Perhaps in the future we’ll need to use another protocol, one that uses authentication. Before picking up an incoming call, there should be a simple indicator showing that the call is authentic. We already have caller ID, but this is trivial to spoof. The solution needs to be so simple that everyone can understand it, and it needs to work seamlessly without anyone needing to jump through hoops to enable it.
We already authenticate to our smartphones and other devices via our biometric data — our faces or fingerprints — or by entering a passcode. Perhaps whatever system we use for voice calling can use this to ‘prove’ that a call is coming from an authenticated source.

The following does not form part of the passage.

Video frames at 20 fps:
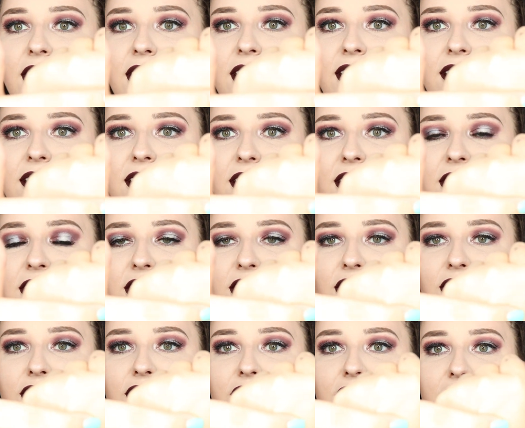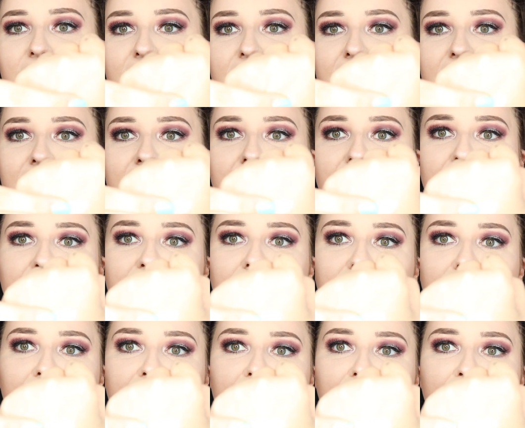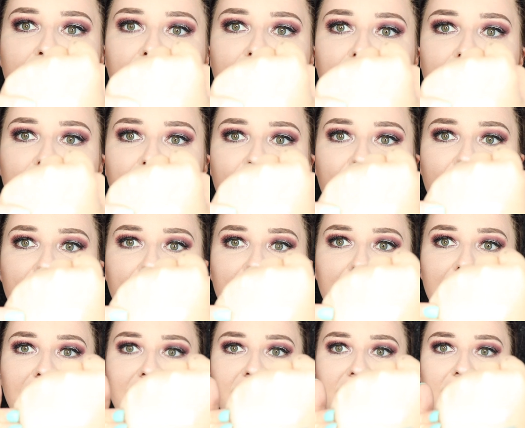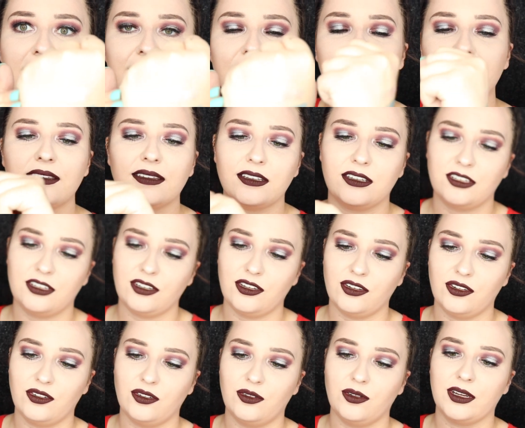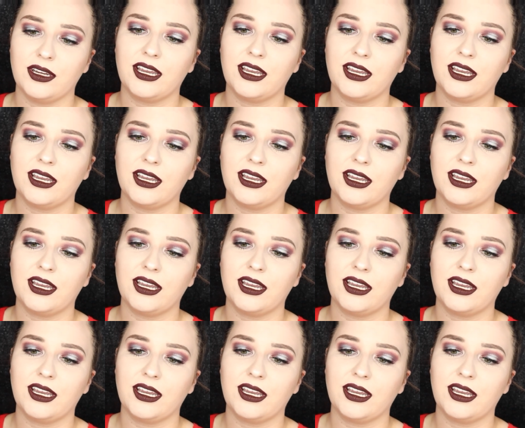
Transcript: and here are these two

When a call comes in, it could have a red/amber/green rating along these lines:
- 🟢 Green: The caller is in your contacts and they have authenticated themselves using their device biometrics or passphrase within the last n minutes.

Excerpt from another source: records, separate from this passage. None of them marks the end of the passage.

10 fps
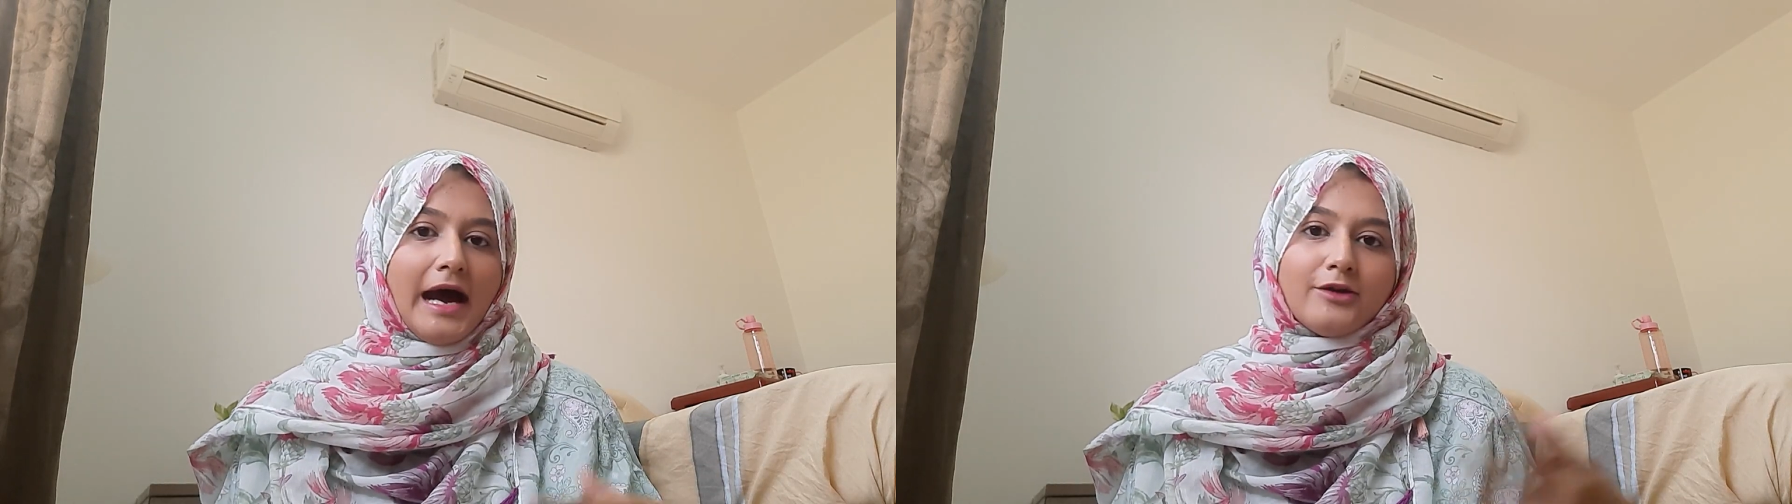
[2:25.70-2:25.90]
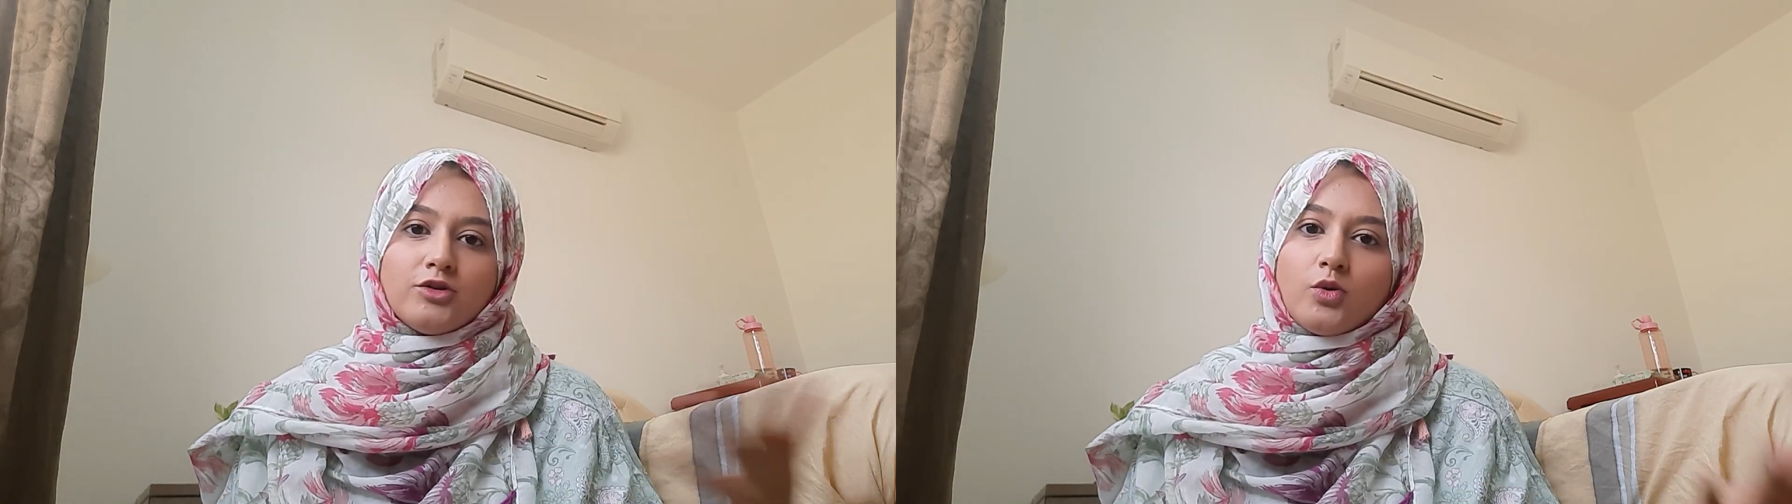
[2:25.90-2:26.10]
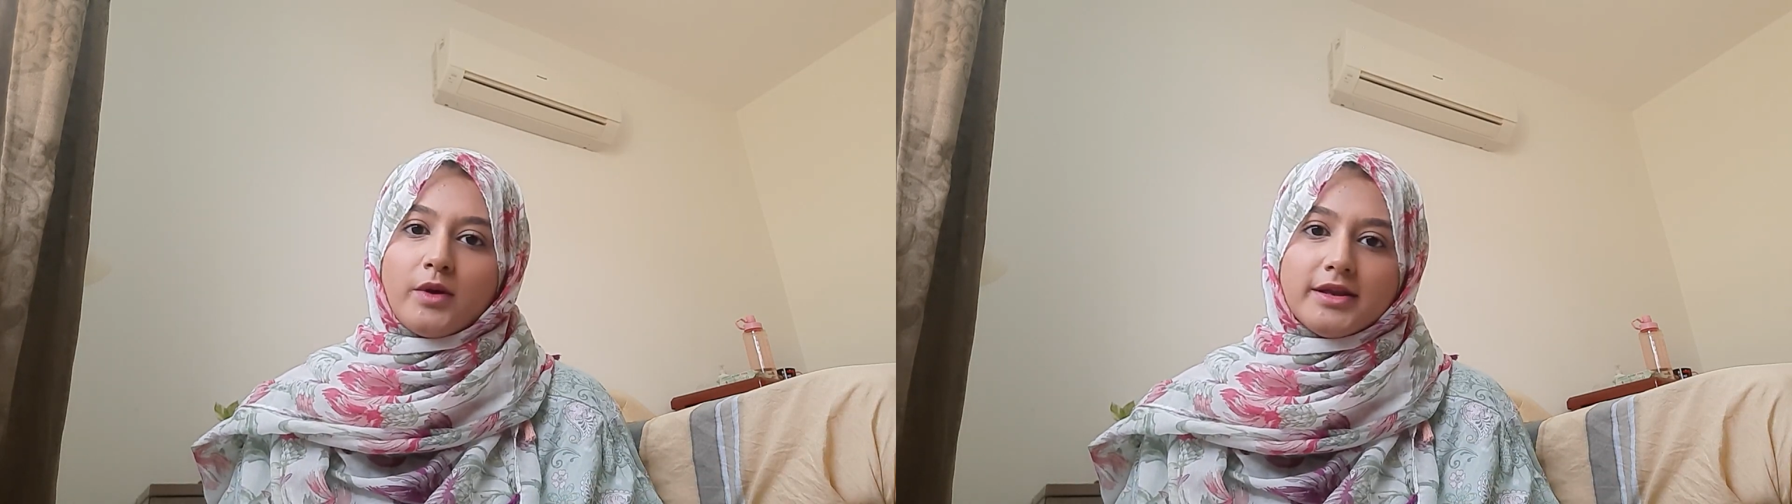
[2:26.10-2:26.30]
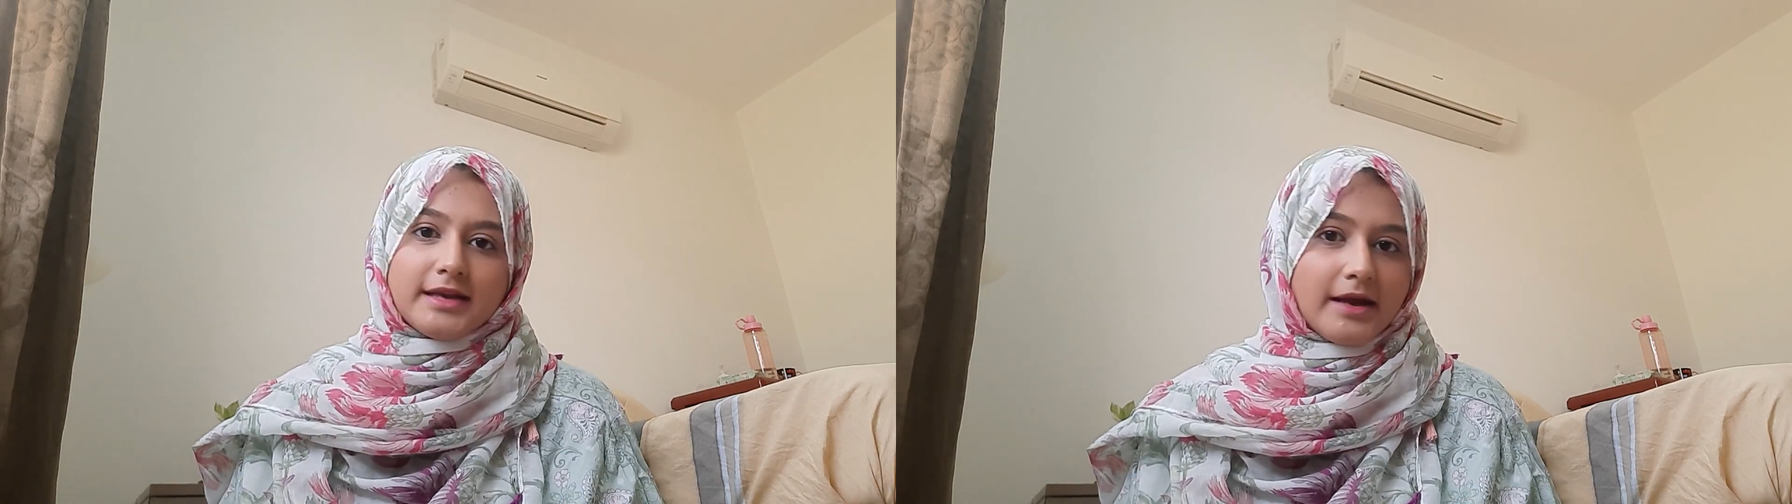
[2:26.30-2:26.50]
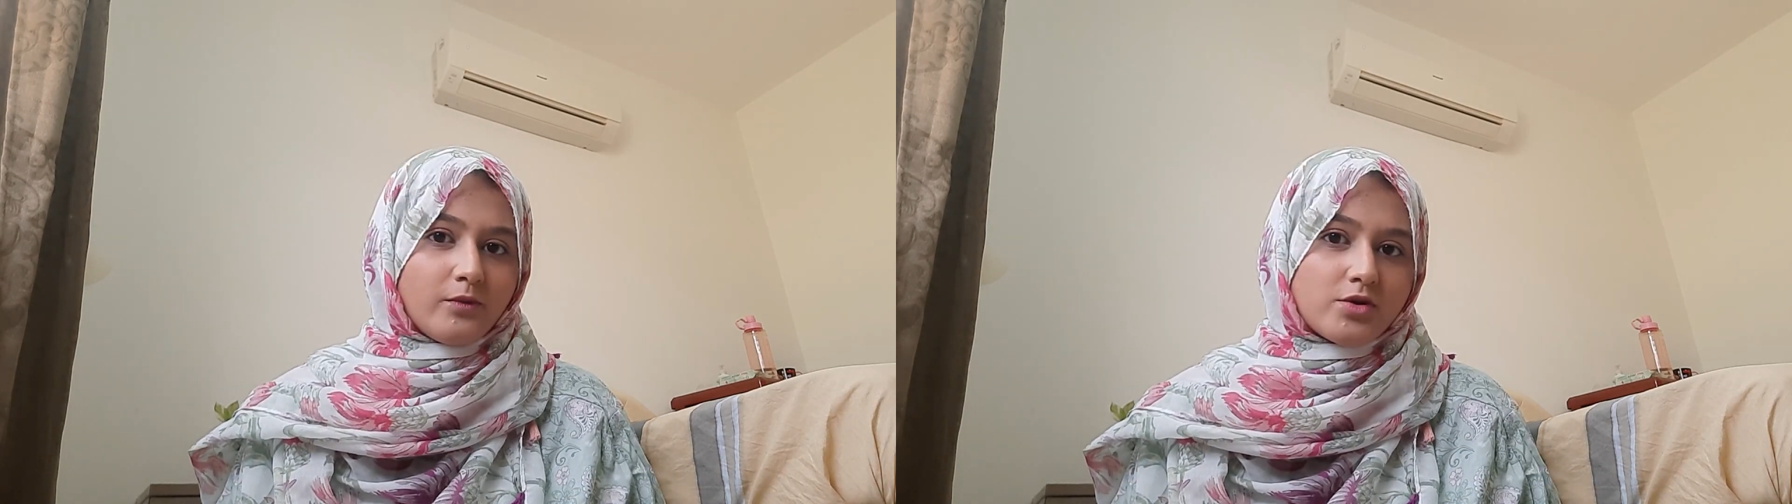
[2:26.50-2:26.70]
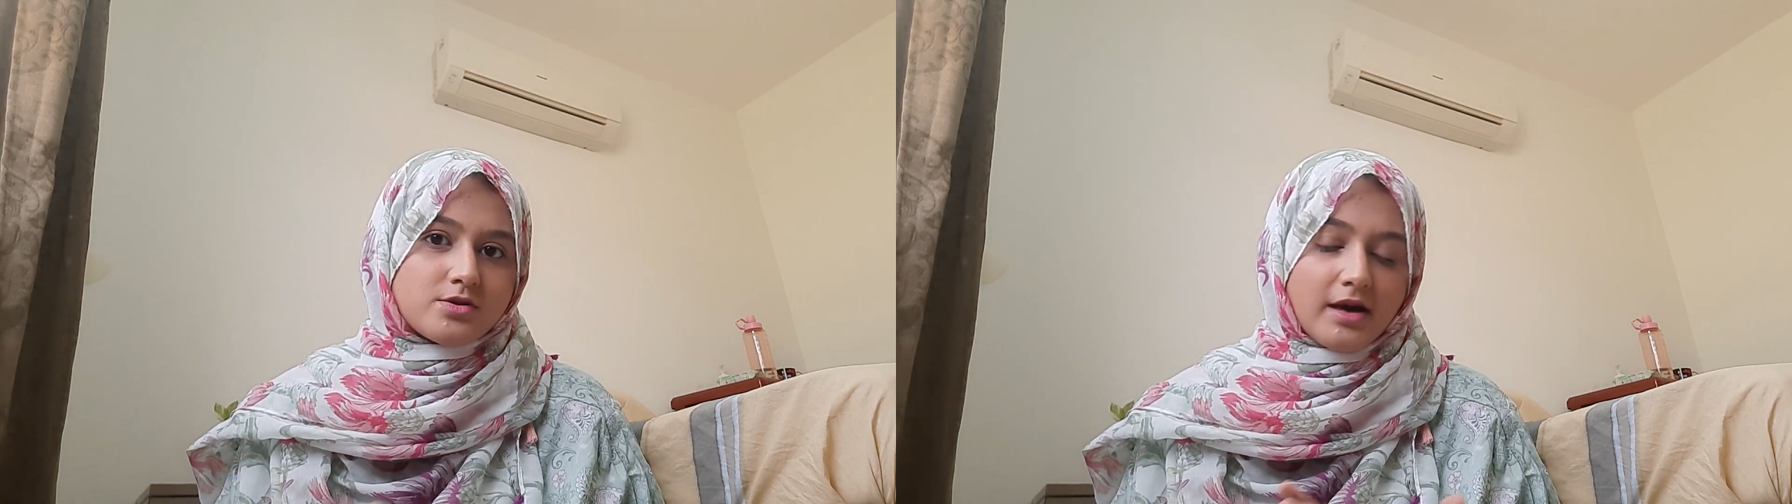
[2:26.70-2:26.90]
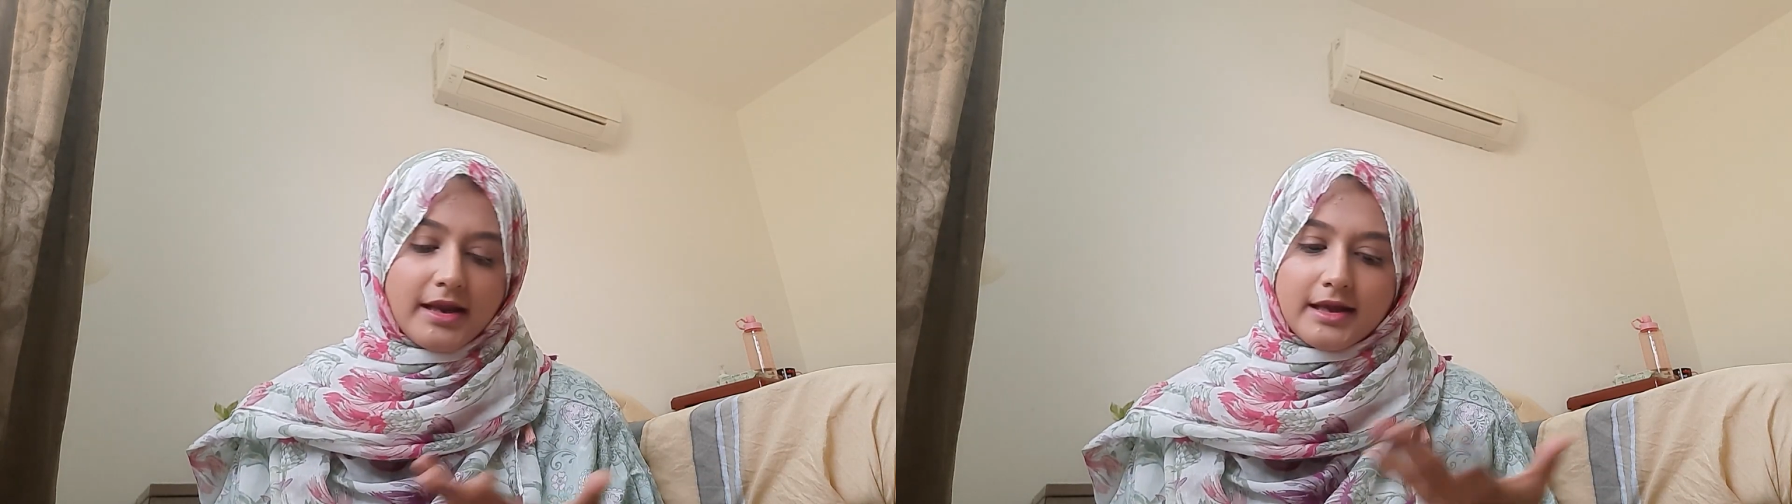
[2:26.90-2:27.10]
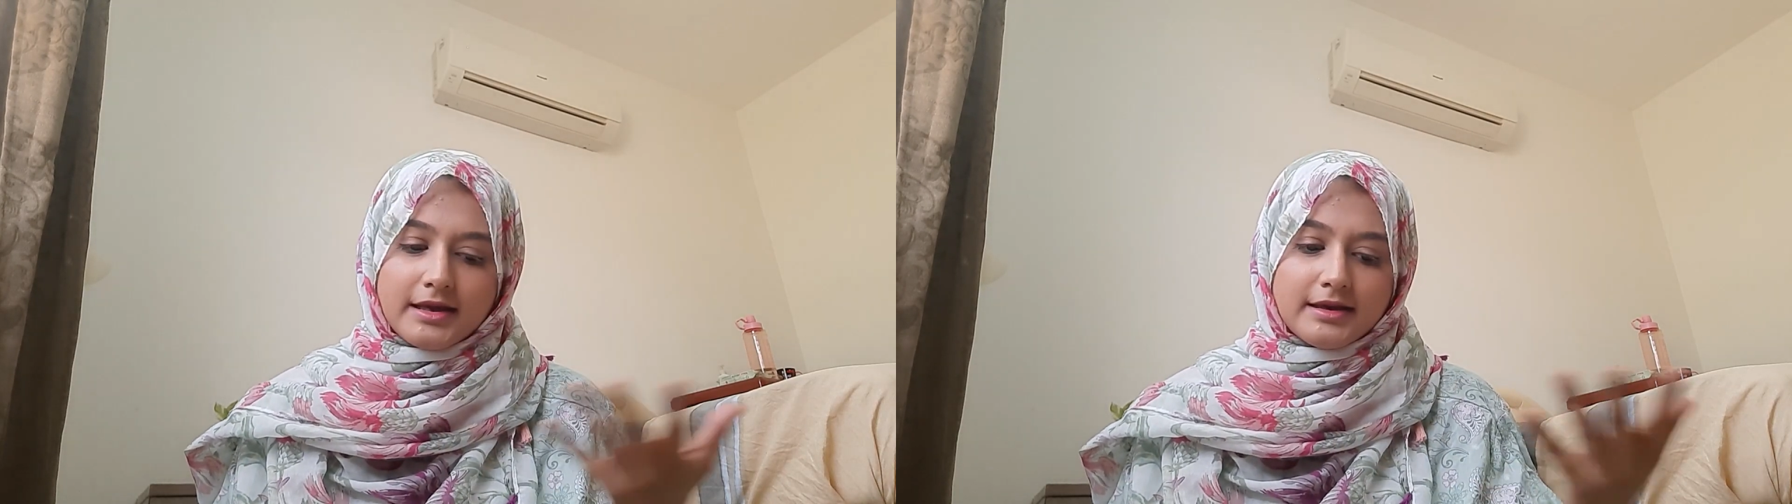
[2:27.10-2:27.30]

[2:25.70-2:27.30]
I don't know where the time was running,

- 🟡 Amber: The caller has authenticated themselves with their device in the last n minutes, but is not in your contacts.
- 🔴 Red: All bets are off, proceed with caution.
Taking it further, we would possibly need to have something in place that allows people to verify themselves. So, not only has Caller X’s device validated that they have unlocked it recently, but Caller X is definitely the Caller X. On my Mastodon profile, I can provide evidence that I am who I say I am by adding a link to my website and then entering code on my site that Mastodon can read. I’ve then ‘proved’ that this is my site because I was able to edit the code there. It looks like this:
I’m not sure a mechanism like this would go far enough to ‘prove’ I am who I claim to be when I call a new number for the first time, but perhaps there are other ways of doing something similar. Ideally with a solution that wouldn’t rely on a centralised verification/validation service.
It’s been interesting to read that Adobe, Arm, the BBC, Intel, Microsoft, Sony and Truepic are collaborating as the Coalition for Content Provenance and Authenticity. They are focused on providing evidence of the provenance of content, i.e. being able to trace back to the source of an image, a video or a document as well as what has been done to it since it was created. I don’t think this helps with real-time generated content such as fake voice and video.
I’ve heard people talk about the fact that authentication via voice, such as that used in telephone banking, is now completely broken because of AI. But I think the problem goes much deeper than this. Without authentication, how will you ever know who you are really speaking to?